Für Marcus H. Rosenmüller ist das ein durchaus ungewöhnliches Sujet. Bekannteste Arbeit des Oberbayern ist immer noch sein Erstlingswerk, die skurrile Komödie "Wer früher stirbt, ist länger tot"; seither hat er neben "Sommer in Orange" oder "Wer’s glaubt, wird selig" vor allem eine Drama-Trilogie über zwei junge Frauen gedreht ("Beste Zeit", "Beste Gegend", "Beste Chance", 2007 bis 2014). Gemessen an diesen modernen Heimatfilmen ist "Trautmann" eine internationale Großproduktion. Der in Bayern und Nordirland auf Englisch gedrehte Film ist dank Bildgestaltung (Daniel Gottschalk) und Musik (Gerd Baumann) ein großes Drama und dank David Kross echtes Star-Kino. Der vor gut zehn Jahren durch seine Titelrolle in "Der Vorleser" auch international bekannt gewordene Schauspieler ist eine ausgezeichnete Besetzung, zumal er in den Fußballszenen keinen Zweifel an Trautmanns Ausnahmetalent lässt. Witzigerweise war Rosenmüller beim Vorgespräch so begeistert, dass er völlig vergaß, ihn zu fragen, ob er sich das Torwartspiel zutraut. Zum Glück entpuppte sich Kross nicht nur in dieser Hinsicht als großes Talent: Er verkörpert den Titelhelden als Identifikationsfigur, vermittelt aber auch glaubwürdig eine gewisse Gebrochenheit. Dafür hat das Autorentrio (neben Rosenmüller auch Nicholas J. Schofield und Robert Marciniak) ein ebenso treffendes wie letztlich bedrückendes Bild gefunden: Trautmann hat immer wieder Visionen eines kleinen Jungen, den er während des Krieges vor der Willkür eines Soldaten gerettet hat. Erst gegen Ende stellt sich raus, dass die Geschichte in Wirklichkeit ganz anders endete.

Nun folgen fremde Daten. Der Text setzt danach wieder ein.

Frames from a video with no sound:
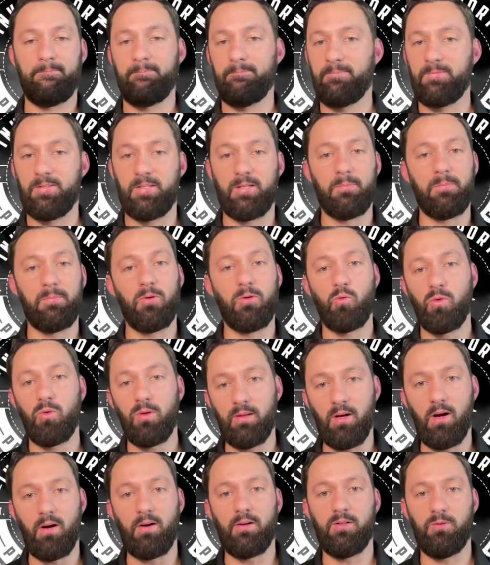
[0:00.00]
it's going to be really
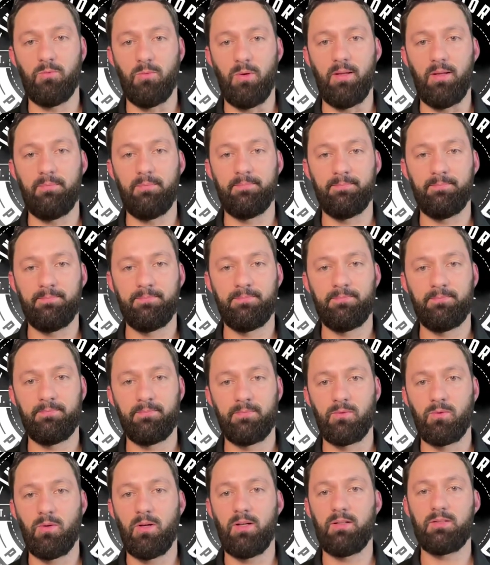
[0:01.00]
hard to win,
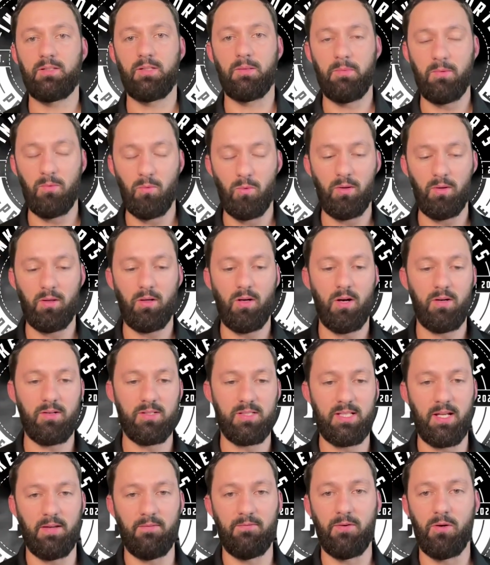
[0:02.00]
right? It's going to be really hard to
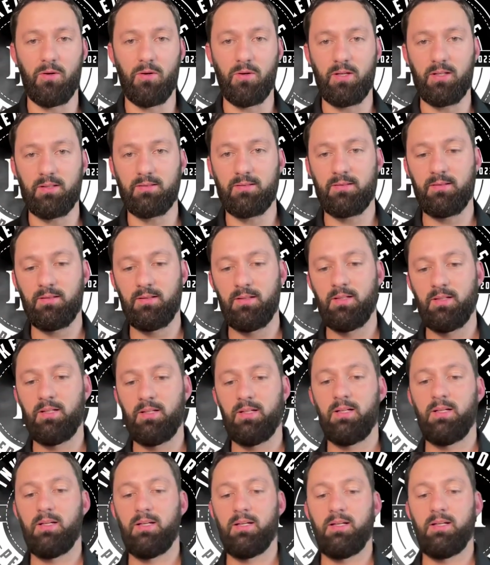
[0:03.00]
stay focused
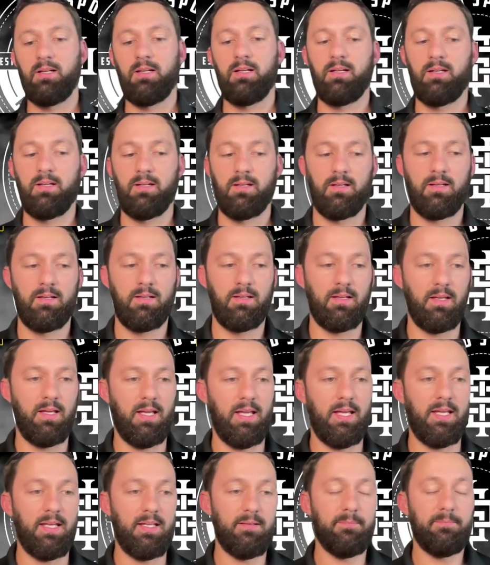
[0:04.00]

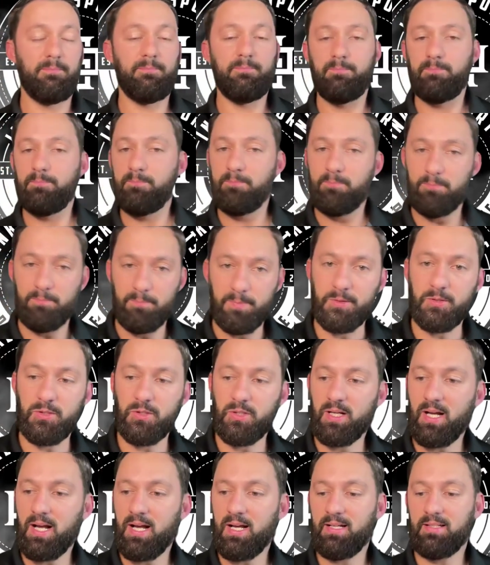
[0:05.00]
and put your
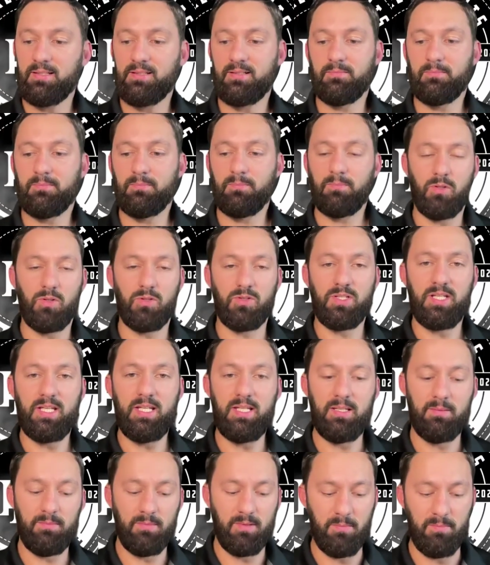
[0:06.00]
guys, your
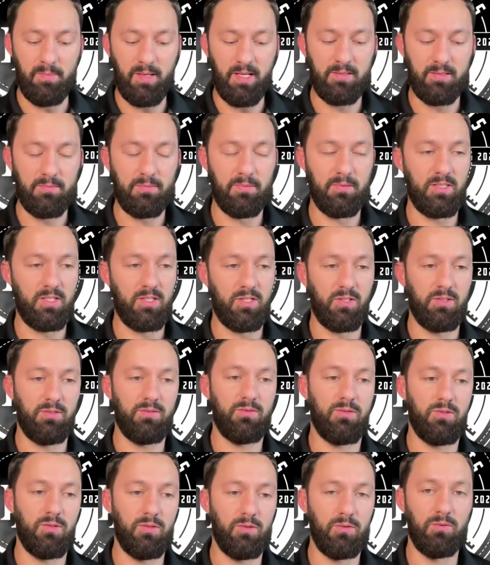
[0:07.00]
team in the best
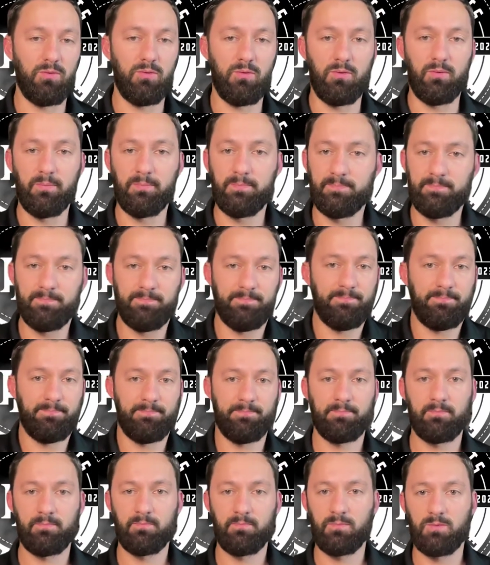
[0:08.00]
position to
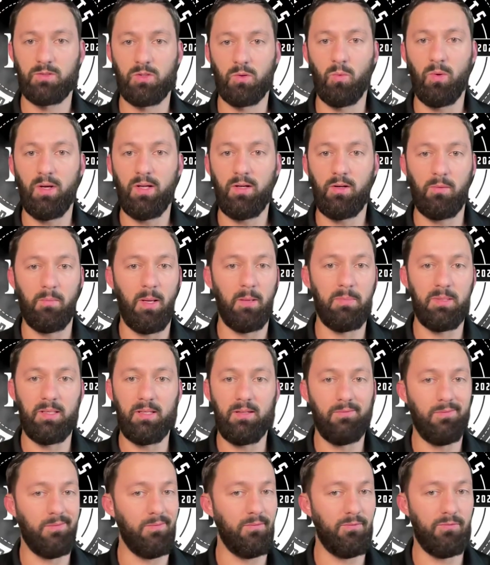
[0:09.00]
win or maybe
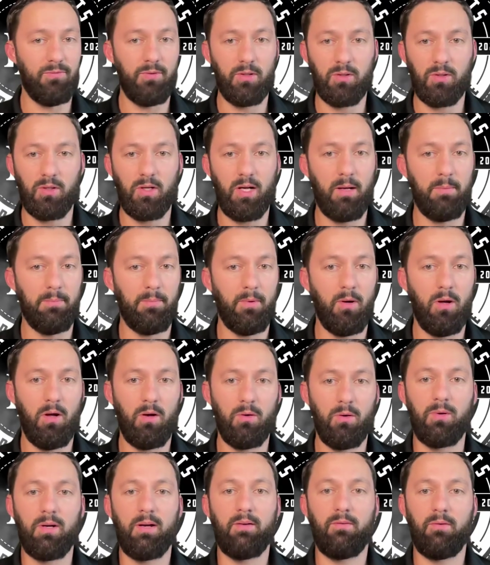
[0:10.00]
even field a ground ball or
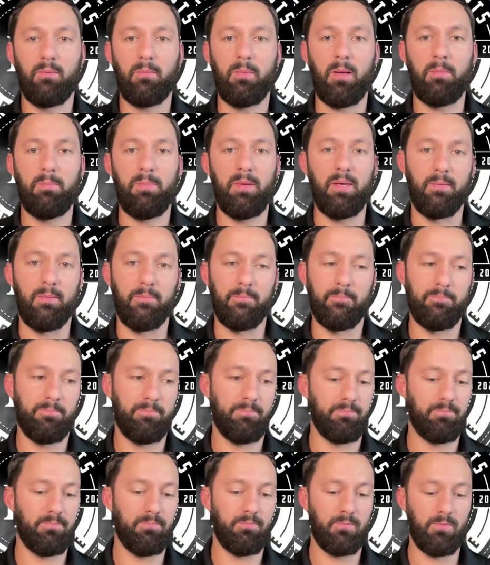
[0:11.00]
whatever it might be,
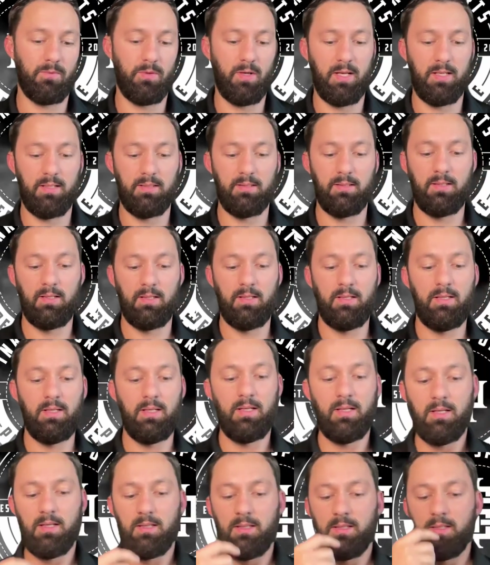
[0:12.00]
right?
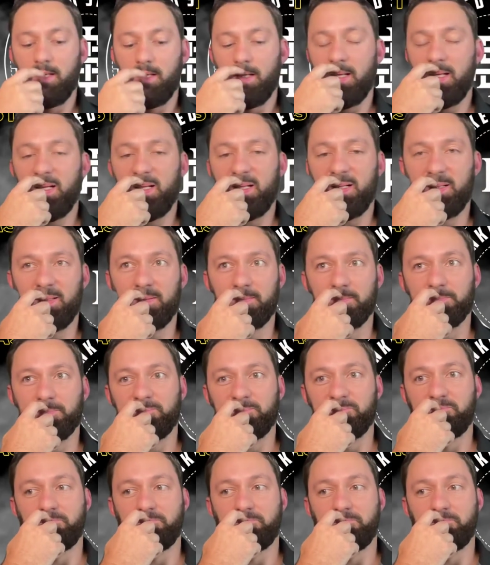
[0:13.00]
Um,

Obwohl Fußball in Europa Volkssport Nummer eins ist, gibt es nur wenige wirklich gelungene Fußballfilme. Sönke Wortmanns "Wunder von Bern" (2003) ist bis heute einer der Besten, aber Rosenmüllers Werk muss nun im selben Atemzug genannt werden, zumal die entsprechenden Szenen vorzüglich inszeniert sind. Über weite Strecken erzählen die Autoren das Leben ihres Helden jedoch wie eine Liebesgeschichte, weil sich Trautmann recht bald in die Tochter seines Trainers verliebt. In vielen dieser Szenen wirkt der Film wie eine romantische Komödie; die selbst in Großbritannien bislang kaum bekannte Schottin Freya Mavor ist eine ebenbürtige Partnerin für Kross. Die Dämonen des Krieges bleiben trotzdem präsent, denn auch die junge Frau hat natürlich gewisse Vorbehalte gegen den Deutschen. Trotzdem überwiegt der Witz, zumal John Henshaw den Coach wie eine Hommage an den brummigen Bauern aus den Kindertrickfilmen "Shaun das Schaf" verkörpert.

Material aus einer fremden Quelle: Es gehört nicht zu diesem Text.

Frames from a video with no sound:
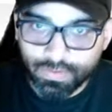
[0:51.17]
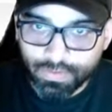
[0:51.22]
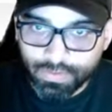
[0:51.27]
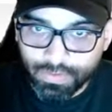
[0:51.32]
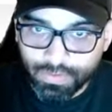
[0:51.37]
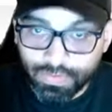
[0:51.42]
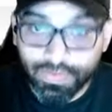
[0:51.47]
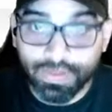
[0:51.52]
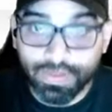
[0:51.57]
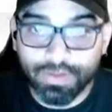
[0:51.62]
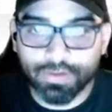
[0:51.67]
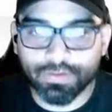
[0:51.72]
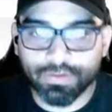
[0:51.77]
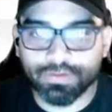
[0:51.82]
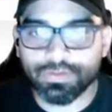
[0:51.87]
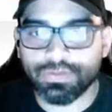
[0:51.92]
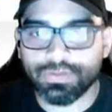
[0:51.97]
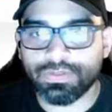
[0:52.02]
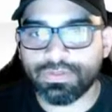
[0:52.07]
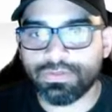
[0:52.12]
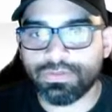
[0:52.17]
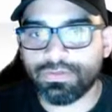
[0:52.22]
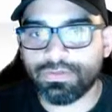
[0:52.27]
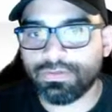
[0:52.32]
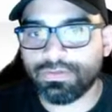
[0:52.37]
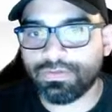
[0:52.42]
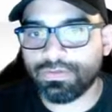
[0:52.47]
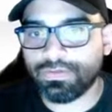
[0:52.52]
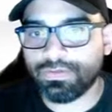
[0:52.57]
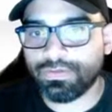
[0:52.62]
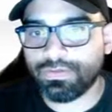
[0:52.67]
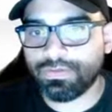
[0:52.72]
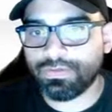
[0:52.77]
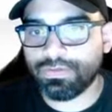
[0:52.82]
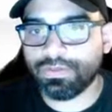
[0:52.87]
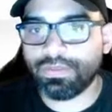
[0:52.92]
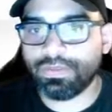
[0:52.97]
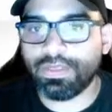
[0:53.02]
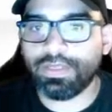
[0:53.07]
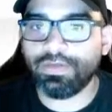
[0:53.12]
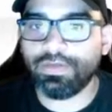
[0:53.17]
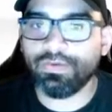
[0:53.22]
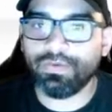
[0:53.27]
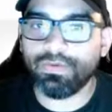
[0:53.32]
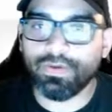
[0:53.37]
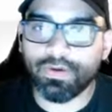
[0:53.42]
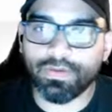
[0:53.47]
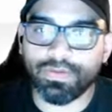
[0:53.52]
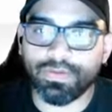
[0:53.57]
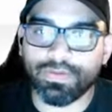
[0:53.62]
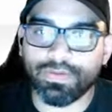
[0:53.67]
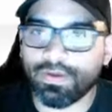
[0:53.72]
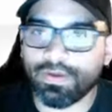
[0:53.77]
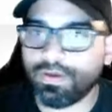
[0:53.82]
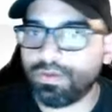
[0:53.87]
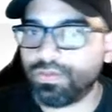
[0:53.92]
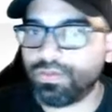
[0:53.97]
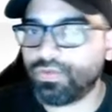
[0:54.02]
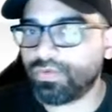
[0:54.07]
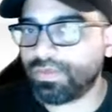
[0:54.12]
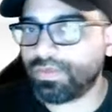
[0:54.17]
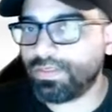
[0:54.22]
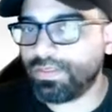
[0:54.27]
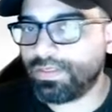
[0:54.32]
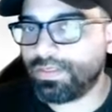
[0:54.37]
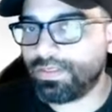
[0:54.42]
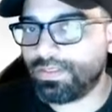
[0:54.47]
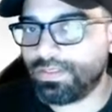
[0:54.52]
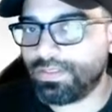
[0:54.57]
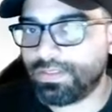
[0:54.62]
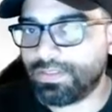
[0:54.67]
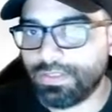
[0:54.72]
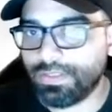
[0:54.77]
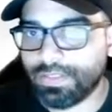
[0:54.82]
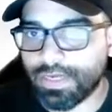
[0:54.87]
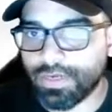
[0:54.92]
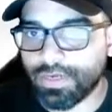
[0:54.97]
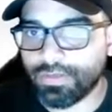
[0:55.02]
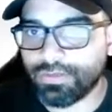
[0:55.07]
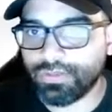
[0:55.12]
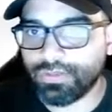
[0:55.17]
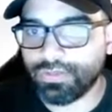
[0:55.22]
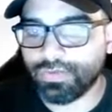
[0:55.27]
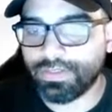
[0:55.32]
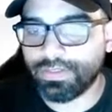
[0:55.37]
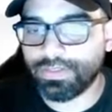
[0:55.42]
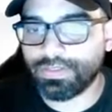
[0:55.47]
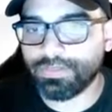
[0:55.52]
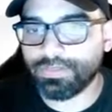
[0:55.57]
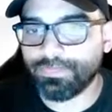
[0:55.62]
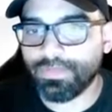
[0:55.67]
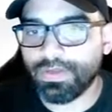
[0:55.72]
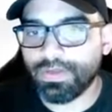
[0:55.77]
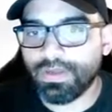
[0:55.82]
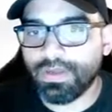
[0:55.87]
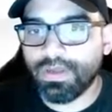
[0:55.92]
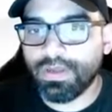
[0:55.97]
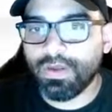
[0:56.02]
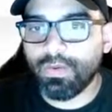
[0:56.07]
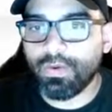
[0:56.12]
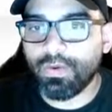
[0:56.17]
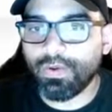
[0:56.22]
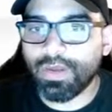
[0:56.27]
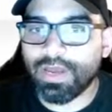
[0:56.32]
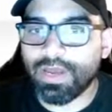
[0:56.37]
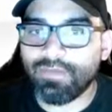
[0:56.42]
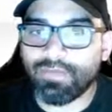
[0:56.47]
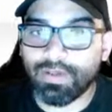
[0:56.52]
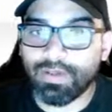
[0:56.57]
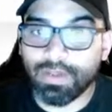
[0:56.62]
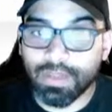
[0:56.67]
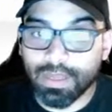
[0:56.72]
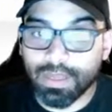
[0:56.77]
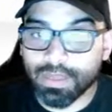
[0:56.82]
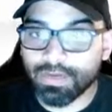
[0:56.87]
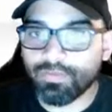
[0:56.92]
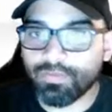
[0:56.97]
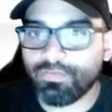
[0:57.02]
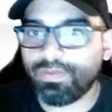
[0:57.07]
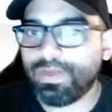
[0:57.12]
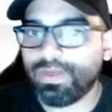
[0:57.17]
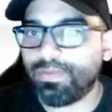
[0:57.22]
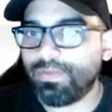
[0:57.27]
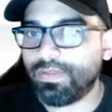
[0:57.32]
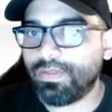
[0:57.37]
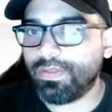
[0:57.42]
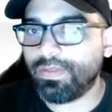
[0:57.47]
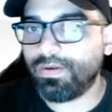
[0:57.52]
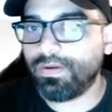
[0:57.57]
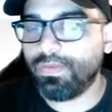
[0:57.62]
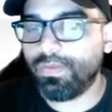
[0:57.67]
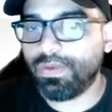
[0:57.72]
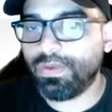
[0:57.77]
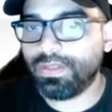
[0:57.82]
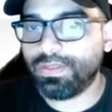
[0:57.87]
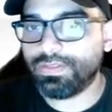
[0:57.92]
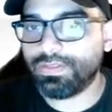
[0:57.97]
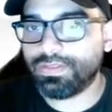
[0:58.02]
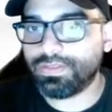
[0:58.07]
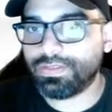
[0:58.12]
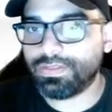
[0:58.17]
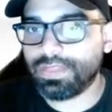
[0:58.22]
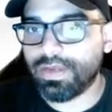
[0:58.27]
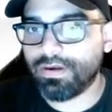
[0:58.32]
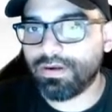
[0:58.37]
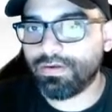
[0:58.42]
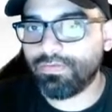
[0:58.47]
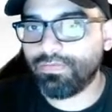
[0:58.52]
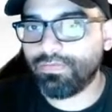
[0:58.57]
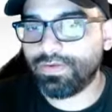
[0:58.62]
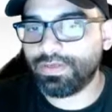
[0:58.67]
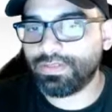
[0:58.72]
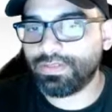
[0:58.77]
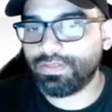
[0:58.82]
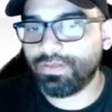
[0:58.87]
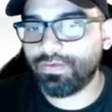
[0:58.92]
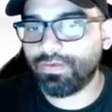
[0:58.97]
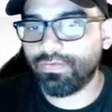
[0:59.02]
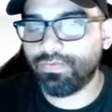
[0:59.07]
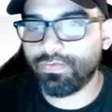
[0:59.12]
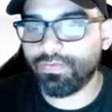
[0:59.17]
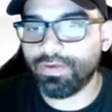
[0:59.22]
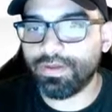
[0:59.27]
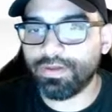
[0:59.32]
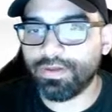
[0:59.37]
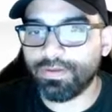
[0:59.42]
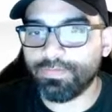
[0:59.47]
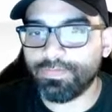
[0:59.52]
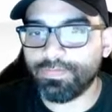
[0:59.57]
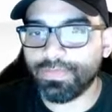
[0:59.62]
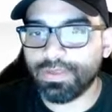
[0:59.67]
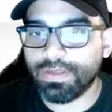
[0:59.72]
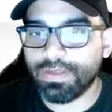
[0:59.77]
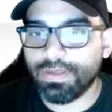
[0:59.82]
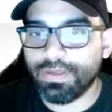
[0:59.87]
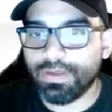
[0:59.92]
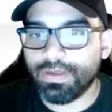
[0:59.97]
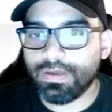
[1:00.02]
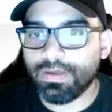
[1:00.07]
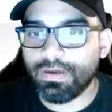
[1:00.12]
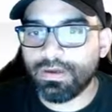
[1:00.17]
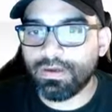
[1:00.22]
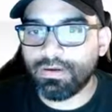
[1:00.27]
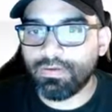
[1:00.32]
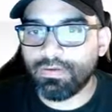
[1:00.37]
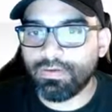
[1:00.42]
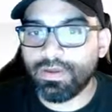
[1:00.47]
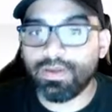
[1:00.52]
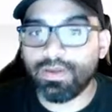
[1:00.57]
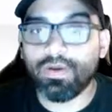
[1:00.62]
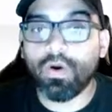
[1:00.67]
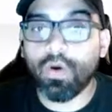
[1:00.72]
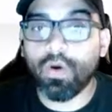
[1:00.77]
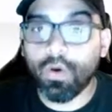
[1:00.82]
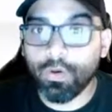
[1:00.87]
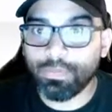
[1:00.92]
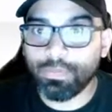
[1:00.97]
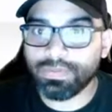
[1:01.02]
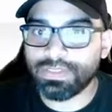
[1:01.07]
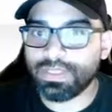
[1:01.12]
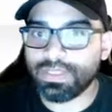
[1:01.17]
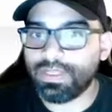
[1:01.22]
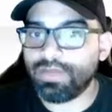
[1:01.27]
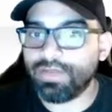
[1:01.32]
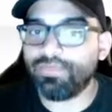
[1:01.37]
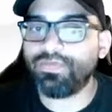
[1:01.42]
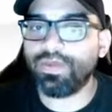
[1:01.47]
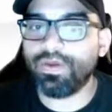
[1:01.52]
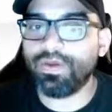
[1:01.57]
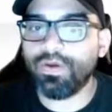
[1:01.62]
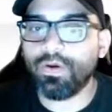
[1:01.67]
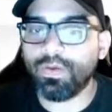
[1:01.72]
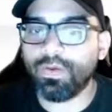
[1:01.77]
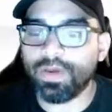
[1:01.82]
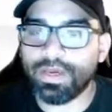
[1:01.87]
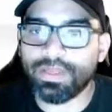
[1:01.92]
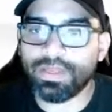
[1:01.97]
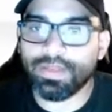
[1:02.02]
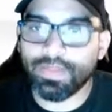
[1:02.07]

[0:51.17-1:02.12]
thinkers should let you know that the country is in dire straits, where you have a lot of people that are willing to sacrifice their freedom in hopes that if they go ahead and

Anders als die Journalistin Catrine Clay, die sich in ihrem Buch "Trautmanns Weg" (Verlag Die Werkstatt) auf die Kriegserlebnisse konzentriert und die Fußballjahre eher beiläufig behandelt, reduziert Rosenmüller das Leben Trautmanns mit Ausnahme gelegentlicher Rückblenden auf die Nachkriegszeit; die ohnehin lesenswerte Biografie ist daher eine perfekte Ergänzung. Die Lektüre offenbart zwar, dass sich die Autoren einige künstlerische Freiheiten erlaubt haben, aber das soll die Qualität des Films nicht schmälern. Die Dreharbeiten für das Cupfinale fanden schließlich auch nicht in Wembley statt, sondern im Augsburger Rosenaustadion; erst die digitale Bearbeitung hat aus den 400 Komparsen 100.000 Zuschauer gemacht. Im Anschluss an den Spielfilm zeigt die ARD das Porträt "Vom Nazi zum englischen Fußballidol" (22.05 Uhr).